Compute is another barrier. Large multimodal models require significant processing power, yet robots need quick responses with limited onboard energy. Latency that is acceptable for a chatbot can be dangerous for a machine balancing on two legs or working near people. Companies are therefore investing heavily in edge chips and compact inference systems that can process sensor data locally rather than relying entirely on cloud connections.
China’s role is increasingly important. Domestic reporting and market analysis suggest a surge of financing into embodied intelligence companies, with robotics startups benefiting from a wider national push to commercialize AI and advanced manufacturing. The country’s advantage lies not only in software research, but in its ability to scale hardware through established electronics, battery, motor and component ecosystems.
Early deployments will be narrow, supervised and industrial
Despite the excitement around humanoid robots, the first large-scale commercial gains are likely to come from constrained settings rather than open-ended home use. Warehouses, factories, power plants and hospitals offer clearer tasks, controlled operating zones and measurable returns. Robots can be trained to inspect gauges, move bins, sort parcels, deliver supplies or support repetitive handling under human supervision.
Consumer robots remain a harder market. Startups are beginning to offer home robots for chores such as tidying, folding laundry or making beds, but these systems remain expensive and limited. A household is one of the most unpredictable environments for a robot: objects vary constantly, pets and children move unexpectedly, and users expect high reliability at consumer prices.
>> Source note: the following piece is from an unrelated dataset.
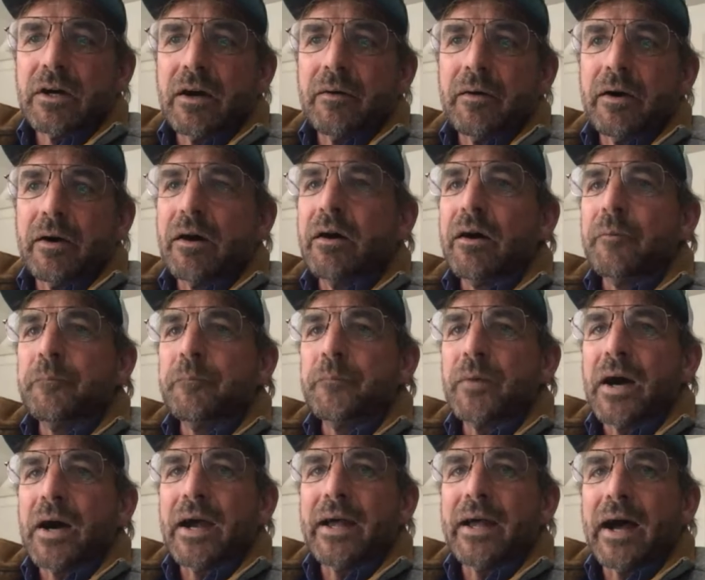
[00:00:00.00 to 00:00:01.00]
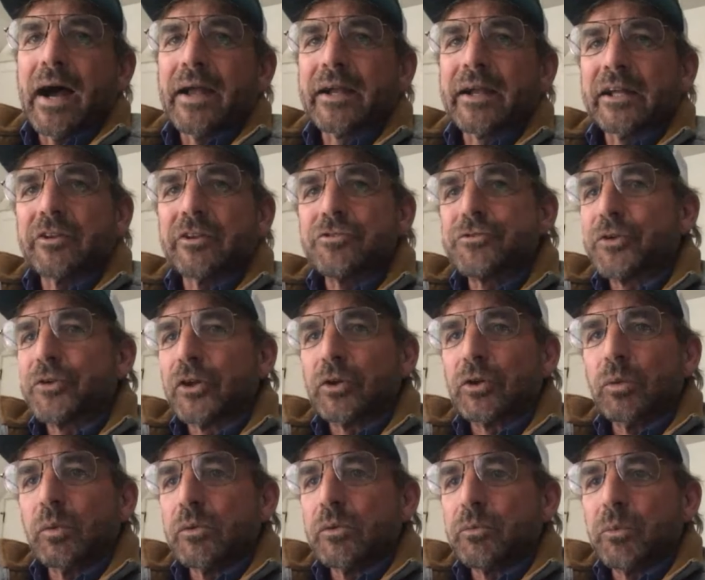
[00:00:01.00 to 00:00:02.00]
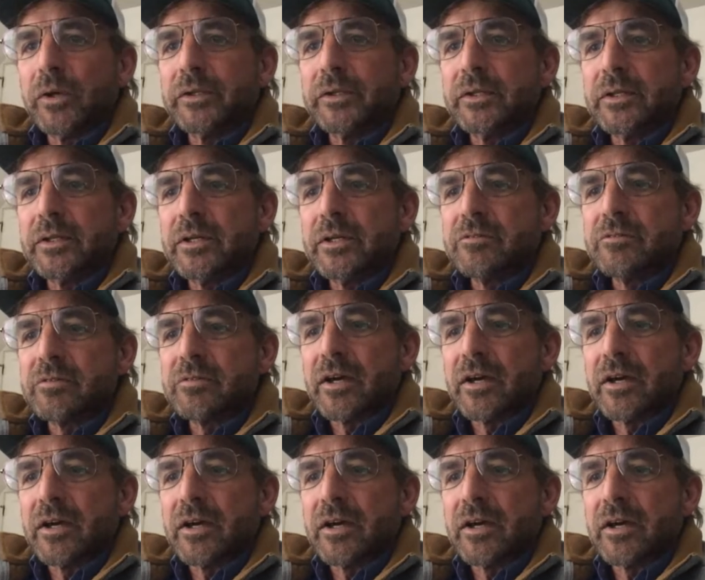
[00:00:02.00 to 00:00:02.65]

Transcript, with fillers: Um, I, I kind of struggle with what it is.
There are also social and ethical questions. Humanoid robots built for care, companionship or domestic work raise concerns about privacy, emotional dependency, surveillance and data collection inside intimate spaces. In China, Ubtech’s lifelike UWorld U1 robot has drawn attention not only for its human-like design, but also for plans involving 3D facial reconstruction and voice technology, raising questions about consent and the commercialization of simulated human presence.
For now, the most realistic path is gradual adoption. Companies will deploy robots in narrowly defined jobs, measure safety and productivity, then expand capabilities as models improve. Human oversight will remain central, especially in healthcare, logistics and manufacturing. The near-term future is less likely to be fully autonomous humanoids replacing workers wholesale than mixed environments where people supervise fleets of specialized machines.
Still, the strategic direction is unmistakable. The AI industry is expanding from language and images into movement and manipulation. If companies can overcome the engineering, safety and cost barriers, embodied AI could become one of the defining technologies of the next decade, reshaping not only how businesses automate work but how people interact with machines in everyday life.